Maturity and Responsibility

Though Circe is an immortal goddess, Circe can be read as an unconventional bildungsroman, or coming-of-age story. Throughout the novel, Circe learns hard lessons about life and love as she strives to find her place in the world. One of the themes developed throughout the novel is the importance of taking responsibility for one’s actions. This theme is best exemplified by Circe’s creation of Scylla.

  • Raised in a society where pain and cruelty are considered novelties, Circe is confused and fascinated by Prometheus’s decision to sacrifice himself for mortals. When her guilt over creating Scylla sets in, she attempts to emulate Prometheus by confessing her crimes to her father. However, her confession is childish in that it is meant to alleviate her own guilt and make her feel morally superior to the other gods rather than address the pain she has caused.

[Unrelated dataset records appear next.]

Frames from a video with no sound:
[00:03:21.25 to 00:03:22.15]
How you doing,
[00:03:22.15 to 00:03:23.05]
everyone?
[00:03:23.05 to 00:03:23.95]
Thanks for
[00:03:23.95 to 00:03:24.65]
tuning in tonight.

  • When Circe confides her guilt over having transformed Scylla into a monster to Aeetes, he tries to reassure her. Aeetes argues that Scylla is more powerful and more glorious as a sea monster than as an attractive young goddess in Helios’s palace.
  • During one of his visit to Aiaia, Hermes tells Circe about the humans Scylla has killed in the years since Circe transformed her. Circe’s guilt agonizes her, and she bemoans the suffering caused by her irresponsible, jealousy-fueled use of magic.

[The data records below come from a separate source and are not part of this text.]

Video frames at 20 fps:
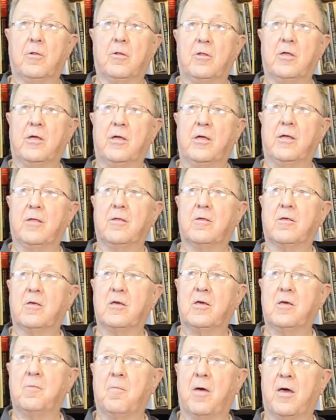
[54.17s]
the
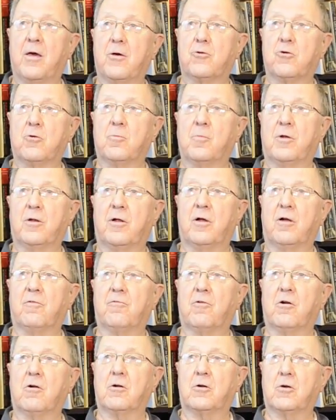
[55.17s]
inseam measurement
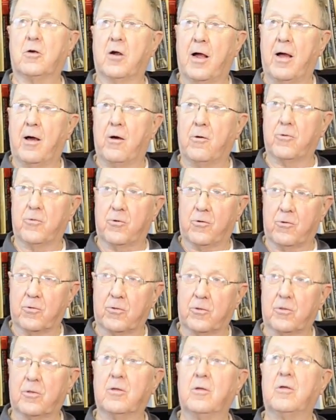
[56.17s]
of her
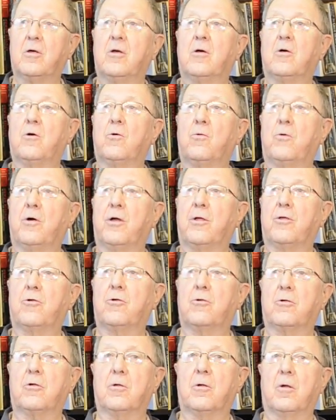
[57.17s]
trousers,
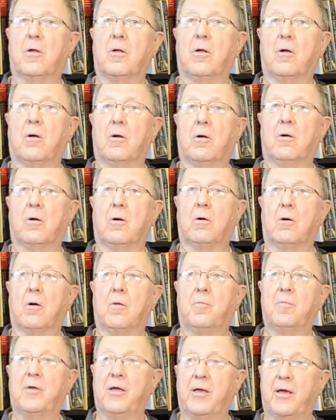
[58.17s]
which
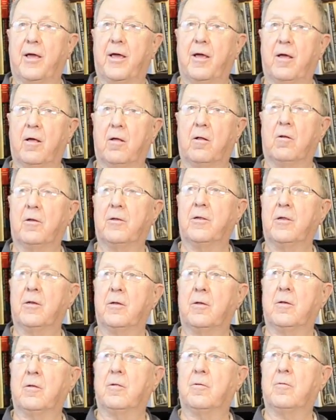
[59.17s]
are being held in
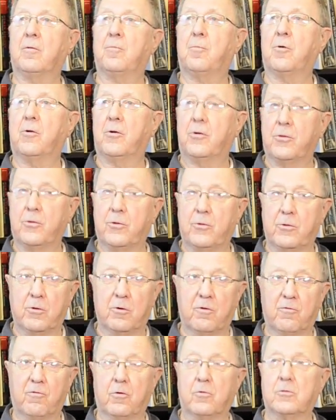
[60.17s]
Purdue
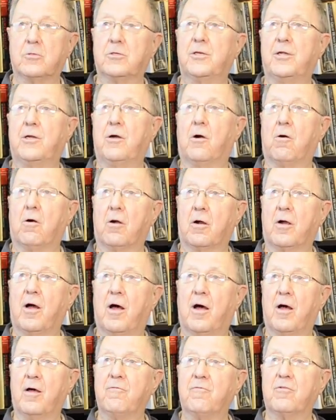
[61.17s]
University
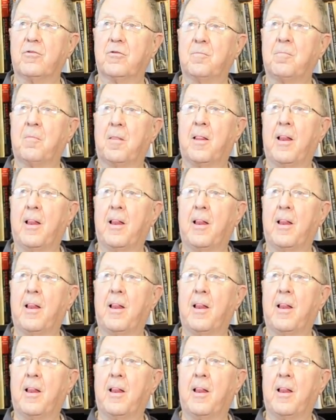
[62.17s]
archives.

At the end of the novel, Circe’s decision to kill Scylla represents her increased maturity. Rather than running away from her mistakes or making excuses, Circe comes to accept them. By confessing her role in Scylla’s transformation to Telemachus, Circe can begin to forgive herself.

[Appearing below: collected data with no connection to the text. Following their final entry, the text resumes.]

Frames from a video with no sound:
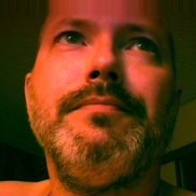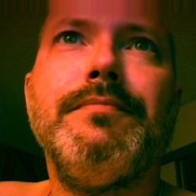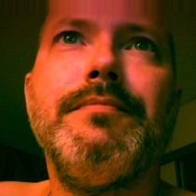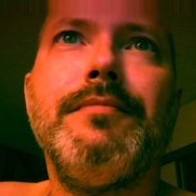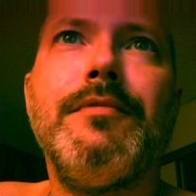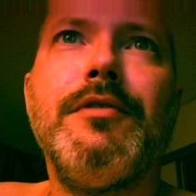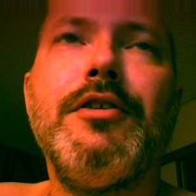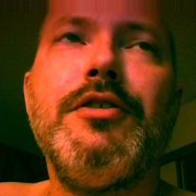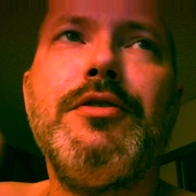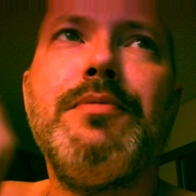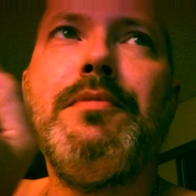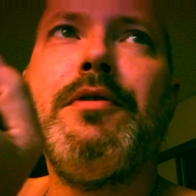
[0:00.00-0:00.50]

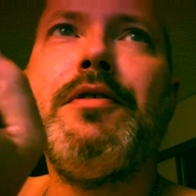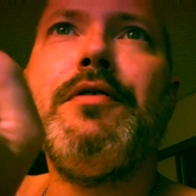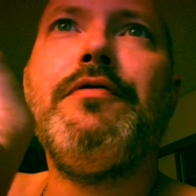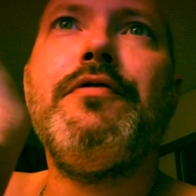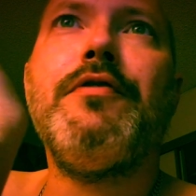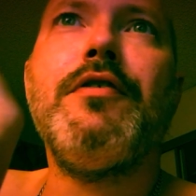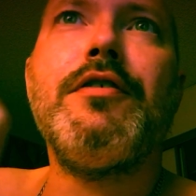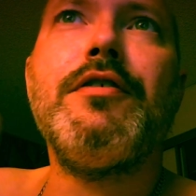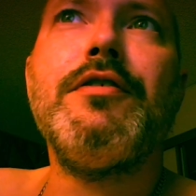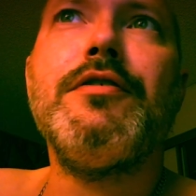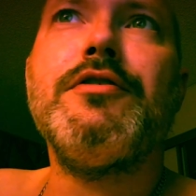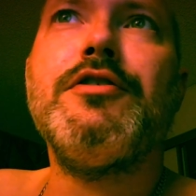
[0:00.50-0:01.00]
This
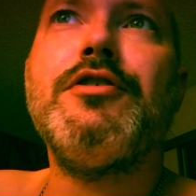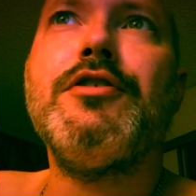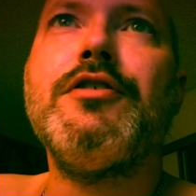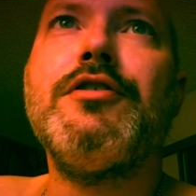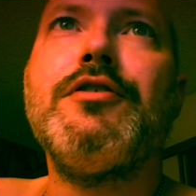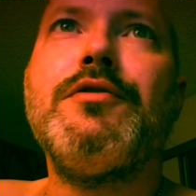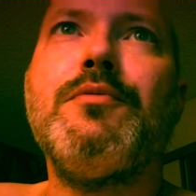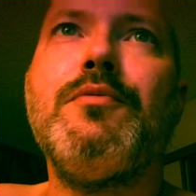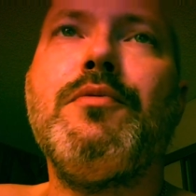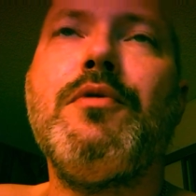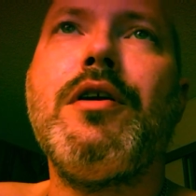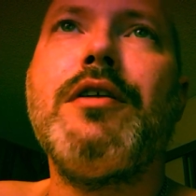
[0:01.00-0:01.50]
motherfucker just
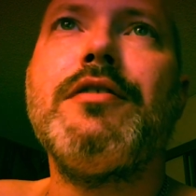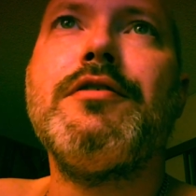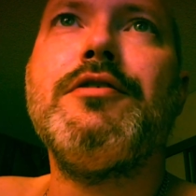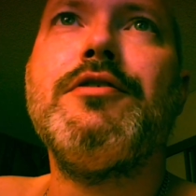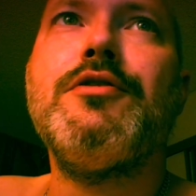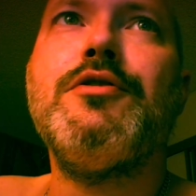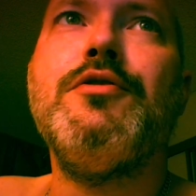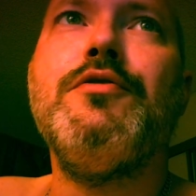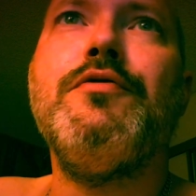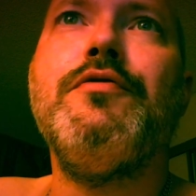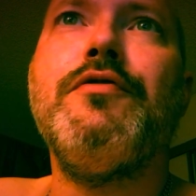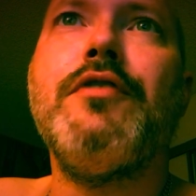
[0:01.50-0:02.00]
wants
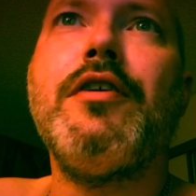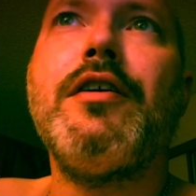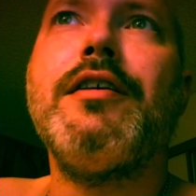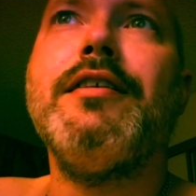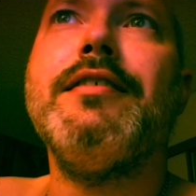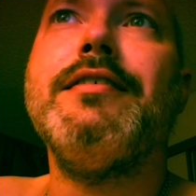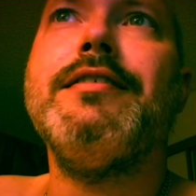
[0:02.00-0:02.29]
to fucking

The central themes of the novel come together at the ending, as Penelope and Circe bond. Circe initially envies Penelope, since Odysseus ultimately chooses to leave Circe and return to his wife. However, she’s also embarrassed, as she had knowingly been Odysseus’s lover while he was married to Penelope. Though Penelope is initially subdued and shy, Circe and Penelope find companionship as they share the similarities in their stories. They have both experienced profound love and loneliness. They have also both been pawns in the political schemes of men. Ultimately, they both find empowerment through creativity (in witchcraft and at the loom) and in exercising free will: Circe gives up her immortality to live with her mortal family, while Penelope finds freedom from the of social obligations of being a wife, mother, and cousin on Aiaia. Circe’s parting advice to Penelope about having the gods send their unwanted daughters to Aiaia provides hope that more women will find peace and fulfillment as Circe and Penelope did.